→ **Stored data**:

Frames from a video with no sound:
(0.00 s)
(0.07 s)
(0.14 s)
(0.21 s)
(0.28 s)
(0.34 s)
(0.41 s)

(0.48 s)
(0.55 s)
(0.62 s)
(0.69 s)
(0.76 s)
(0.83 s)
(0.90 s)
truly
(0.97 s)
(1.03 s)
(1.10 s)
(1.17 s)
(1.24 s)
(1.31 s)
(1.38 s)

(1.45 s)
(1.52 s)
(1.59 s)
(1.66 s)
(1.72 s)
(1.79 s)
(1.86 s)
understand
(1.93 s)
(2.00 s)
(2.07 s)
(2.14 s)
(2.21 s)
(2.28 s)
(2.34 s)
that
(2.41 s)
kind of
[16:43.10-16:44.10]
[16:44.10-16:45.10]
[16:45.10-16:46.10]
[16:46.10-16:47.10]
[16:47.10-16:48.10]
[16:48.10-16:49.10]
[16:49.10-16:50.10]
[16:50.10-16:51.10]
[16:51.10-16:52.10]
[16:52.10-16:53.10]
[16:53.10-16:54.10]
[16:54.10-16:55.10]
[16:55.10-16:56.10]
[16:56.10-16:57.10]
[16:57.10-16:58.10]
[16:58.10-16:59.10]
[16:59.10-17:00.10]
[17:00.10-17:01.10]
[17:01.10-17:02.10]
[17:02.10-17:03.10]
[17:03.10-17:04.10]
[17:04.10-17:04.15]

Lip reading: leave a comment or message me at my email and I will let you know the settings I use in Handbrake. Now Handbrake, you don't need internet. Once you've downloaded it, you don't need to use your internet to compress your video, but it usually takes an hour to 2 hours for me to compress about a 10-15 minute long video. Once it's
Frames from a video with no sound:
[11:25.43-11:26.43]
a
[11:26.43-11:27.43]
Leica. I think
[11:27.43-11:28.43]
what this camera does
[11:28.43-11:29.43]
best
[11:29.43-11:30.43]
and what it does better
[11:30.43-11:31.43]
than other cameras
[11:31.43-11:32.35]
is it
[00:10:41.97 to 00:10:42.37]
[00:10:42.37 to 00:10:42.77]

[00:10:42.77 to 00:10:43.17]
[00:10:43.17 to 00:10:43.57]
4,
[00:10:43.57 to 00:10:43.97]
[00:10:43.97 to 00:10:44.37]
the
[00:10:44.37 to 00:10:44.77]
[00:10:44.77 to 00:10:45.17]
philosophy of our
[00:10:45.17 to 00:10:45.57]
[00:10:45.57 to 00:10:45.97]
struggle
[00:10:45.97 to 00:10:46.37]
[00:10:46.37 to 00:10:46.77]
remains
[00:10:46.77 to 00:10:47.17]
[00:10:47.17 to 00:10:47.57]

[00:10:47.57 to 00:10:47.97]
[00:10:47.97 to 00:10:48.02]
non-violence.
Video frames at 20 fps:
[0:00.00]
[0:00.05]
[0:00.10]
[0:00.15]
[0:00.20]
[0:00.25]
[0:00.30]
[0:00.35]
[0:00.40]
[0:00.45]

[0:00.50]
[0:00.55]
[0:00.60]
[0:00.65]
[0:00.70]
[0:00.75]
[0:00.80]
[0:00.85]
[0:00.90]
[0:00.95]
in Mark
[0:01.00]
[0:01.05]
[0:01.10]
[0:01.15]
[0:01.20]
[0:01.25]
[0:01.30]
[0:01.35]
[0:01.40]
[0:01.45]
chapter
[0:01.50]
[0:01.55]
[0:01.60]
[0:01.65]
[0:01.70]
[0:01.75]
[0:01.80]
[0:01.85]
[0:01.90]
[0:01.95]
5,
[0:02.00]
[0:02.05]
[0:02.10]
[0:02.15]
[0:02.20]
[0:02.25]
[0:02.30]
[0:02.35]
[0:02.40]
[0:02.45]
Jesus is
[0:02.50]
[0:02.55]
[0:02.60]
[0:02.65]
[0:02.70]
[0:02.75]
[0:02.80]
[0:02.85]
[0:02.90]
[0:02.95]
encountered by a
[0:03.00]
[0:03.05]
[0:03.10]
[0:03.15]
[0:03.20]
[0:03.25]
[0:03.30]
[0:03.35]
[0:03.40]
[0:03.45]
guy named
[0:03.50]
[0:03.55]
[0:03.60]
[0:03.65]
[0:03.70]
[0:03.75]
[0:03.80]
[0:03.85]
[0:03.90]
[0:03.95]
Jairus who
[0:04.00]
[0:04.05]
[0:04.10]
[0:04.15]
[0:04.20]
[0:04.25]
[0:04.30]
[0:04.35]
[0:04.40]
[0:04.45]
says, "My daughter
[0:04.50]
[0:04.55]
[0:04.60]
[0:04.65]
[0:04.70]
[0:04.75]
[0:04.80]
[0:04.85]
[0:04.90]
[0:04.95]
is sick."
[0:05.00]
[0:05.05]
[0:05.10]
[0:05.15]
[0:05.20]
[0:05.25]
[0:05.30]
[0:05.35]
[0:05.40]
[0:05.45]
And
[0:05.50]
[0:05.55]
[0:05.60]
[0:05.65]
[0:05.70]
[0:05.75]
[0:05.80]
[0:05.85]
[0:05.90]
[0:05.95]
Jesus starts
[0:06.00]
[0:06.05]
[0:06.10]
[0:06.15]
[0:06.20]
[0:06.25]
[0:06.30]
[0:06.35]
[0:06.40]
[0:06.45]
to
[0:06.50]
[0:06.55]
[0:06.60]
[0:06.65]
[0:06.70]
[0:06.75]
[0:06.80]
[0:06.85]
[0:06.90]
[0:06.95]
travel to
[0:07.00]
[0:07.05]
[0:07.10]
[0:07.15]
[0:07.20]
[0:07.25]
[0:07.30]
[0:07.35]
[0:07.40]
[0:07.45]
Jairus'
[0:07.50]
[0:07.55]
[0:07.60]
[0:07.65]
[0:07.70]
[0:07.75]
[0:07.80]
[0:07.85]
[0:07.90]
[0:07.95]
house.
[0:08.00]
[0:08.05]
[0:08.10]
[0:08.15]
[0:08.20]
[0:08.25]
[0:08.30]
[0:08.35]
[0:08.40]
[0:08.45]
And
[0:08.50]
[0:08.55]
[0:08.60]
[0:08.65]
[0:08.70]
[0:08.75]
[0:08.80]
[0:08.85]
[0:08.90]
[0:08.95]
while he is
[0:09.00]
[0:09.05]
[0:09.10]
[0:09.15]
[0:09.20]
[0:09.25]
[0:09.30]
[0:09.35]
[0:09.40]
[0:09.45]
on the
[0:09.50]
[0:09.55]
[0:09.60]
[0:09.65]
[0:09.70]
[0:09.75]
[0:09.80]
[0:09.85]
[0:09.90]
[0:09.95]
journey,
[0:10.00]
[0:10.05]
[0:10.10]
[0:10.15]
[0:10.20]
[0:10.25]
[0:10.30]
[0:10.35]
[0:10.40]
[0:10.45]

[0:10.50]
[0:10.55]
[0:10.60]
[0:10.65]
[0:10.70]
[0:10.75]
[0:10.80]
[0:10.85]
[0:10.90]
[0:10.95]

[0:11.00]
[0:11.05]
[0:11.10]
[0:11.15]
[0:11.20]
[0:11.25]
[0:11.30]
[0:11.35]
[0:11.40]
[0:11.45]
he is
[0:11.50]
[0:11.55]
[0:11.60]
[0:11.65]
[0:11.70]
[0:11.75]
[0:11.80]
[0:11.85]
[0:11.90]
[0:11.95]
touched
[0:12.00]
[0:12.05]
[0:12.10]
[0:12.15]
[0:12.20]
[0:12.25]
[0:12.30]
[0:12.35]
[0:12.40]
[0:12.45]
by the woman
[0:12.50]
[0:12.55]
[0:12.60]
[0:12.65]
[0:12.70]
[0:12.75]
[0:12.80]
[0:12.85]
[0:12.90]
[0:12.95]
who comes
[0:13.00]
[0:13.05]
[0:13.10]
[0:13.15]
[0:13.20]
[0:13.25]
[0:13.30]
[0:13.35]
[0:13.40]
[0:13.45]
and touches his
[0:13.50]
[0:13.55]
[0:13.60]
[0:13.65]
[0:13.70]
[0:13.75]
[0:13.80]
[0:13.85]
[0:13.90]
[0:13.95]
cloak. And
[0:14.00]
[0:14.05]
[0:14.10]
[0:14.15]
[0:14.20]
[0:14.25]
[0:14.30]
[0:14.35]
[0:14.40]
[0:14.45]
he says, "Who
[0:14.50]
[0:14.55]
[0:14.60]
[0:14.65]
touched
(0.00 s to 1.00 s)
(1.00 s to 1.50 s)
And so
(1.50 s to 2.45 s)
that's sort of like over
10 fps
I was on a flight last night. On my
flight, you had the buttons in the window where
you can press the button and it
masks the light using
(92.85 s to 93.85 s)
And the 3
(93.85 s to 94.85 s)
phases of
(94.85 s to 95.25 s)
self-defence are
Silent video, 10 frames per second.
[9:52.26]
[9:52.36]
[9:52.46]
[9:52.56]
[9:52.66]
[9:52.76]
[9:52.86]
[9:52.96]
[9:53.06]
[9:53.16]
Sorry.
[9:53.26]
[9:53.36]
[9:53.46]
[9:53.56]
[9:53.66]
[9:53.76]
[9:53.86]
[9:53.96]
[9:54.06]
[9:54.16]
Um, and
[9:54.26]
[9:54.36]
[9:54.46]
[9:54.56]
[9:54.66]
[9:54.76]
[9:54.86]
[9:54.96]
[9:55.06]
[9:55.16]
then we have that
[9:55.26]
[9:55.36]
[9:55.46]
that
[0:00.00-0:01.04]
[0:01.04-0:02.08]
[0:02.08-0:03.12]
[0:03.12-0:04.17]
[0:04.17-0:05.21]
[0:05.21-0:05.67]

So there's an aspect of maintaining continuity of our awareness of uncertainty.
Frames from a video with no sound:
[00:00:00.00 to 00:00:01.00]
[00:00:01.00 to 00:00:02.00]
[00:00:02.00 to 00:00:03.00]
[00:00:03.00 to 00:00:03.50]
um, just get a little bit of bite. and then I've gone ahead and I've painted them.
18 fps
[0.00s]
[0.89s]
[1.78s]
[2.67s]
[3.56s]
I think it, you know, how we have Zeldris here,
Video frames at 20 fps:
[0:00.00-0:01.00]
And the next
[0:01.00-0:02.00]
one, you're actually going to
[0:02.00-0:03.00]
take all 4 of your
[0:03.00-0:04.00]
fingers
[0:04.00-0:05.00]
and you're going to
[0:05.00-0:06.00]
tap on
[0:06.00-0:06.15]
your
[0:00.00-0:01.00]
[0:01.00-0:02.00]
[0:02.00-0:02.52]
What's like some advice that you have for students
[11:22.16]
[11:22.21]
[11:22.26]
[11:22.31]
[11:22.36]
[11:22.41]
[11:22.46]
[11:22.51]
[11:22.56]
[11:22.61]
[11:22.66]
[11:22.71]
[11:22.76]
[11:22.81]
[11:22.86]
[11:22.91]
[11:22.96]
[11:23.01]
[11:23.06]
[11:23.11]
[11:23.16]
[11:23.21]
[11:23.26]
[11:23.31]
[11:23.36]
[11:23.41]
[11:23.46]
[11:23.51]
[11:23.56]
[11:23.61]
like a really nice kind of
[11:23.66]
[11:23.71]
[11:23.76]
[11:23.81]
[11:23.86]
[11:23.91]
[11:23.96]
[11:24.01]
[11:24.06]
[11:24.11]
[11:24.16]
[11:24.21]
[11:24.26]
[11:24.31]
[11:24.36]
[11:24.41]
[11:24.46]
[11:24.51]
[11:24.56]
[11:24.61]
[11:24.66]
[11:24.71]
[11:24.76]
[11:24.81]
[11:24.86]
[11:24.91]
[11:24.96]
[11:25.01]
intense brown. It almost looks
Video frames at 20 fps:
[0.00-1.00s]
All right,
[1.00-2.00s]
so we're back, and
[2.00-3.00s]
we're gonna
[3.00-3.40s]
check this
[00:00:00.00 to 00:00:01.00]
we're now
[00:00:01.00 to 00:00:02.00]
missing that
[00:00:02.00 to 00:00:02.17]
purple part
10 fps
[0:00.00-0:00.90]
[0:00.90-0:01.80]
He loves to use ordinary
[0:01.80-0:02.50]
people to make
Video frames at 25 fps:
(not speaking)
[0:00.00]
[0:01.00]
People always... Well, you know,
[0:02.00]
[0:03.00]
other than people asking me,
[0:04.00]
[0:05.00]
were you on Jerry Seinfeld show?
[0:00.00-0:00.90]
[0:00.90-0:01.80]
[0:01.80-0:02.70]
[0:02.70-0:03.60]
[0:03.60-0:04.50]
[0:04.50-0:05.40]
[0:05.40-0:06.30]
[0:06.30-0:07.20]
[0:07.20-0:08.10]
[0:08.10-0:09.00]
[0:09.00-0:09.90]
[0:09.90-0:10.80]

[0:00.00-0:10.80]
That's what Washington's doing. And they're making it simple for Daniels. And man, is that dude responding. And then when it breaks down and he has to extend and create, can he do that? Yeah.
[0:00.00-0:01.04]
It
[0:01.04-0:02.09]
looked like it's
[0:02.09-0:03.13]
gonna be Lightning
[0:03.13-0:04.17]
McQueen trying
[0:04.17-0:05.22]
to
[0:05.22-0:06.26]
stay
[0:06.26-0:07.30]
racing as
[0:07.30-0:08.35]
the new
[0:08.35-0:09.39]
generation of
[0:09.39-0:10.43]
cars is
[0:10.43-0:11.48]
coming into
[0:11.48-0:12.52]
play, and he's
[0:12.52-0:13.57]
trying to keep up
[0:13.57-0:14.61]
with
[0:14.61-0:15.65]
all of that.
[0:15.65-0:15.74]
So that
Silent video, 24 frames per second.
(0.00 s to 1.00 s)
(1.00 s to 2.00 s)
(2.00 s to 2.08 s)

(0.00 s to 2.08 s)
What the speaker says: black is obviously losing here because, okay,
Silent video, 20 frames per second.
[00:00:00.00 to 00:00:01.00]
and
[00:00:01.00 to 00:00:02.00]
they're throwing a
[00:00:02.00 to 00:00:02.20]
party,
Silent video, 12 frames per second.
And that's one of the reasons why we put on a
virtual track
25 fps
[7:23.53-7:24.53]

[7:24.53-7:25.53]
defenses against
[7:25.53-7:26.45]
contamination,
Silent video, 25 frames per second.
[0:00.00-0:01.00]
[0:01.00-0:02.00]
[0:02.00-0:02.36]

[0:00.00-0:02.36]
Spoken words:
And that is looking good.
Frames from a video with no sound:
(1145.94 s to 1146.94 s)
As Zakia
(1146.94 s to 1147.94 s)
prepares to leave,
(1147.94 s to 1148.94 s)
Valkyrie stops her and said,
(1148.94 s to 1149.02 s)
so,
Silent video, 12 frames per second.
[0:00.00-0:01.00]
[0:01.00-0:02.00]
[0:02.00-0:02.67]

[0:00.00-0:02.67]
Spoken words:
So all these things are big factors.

→ **Exercise description**: Please reproduce, exactly as written, the lines of the records from the first line through the one containing "[16:45.10-16:46.10]".

→ **Written answer**:
Frames from a video with no sound:
(0.00 s)
(0.07 s)
(0.14 s)
(0.21 s)
(0.28 s)
(0.34 s)
(0.41 s)

(0.48 s)
(0.55 s)
(0.62 s)
(0.69 s)
(0.76 s)
(0.83 s)
(0.90 s)
truly
(0.97 s)
(1.03 s)
(1.10 s)
(1.17 s)
(1.24 s)
(1.31 s)
(1.38 s)

(1.45 s)
(1.52 s)
(1.59 s)
(1.66 s)
(1.72 s)
(1.79 s)
(1.86 s)
understand
(1.93 s)
(2.00 s)
(2.07 s)
(2.14 s)
(2.21 s)
(2.28 s)
(2.34 s)
that
(2.41 s)
kind of
[16:43.10-16:44.10]
[16:44.10-16:45.10]
[16:45.10-16:46.10]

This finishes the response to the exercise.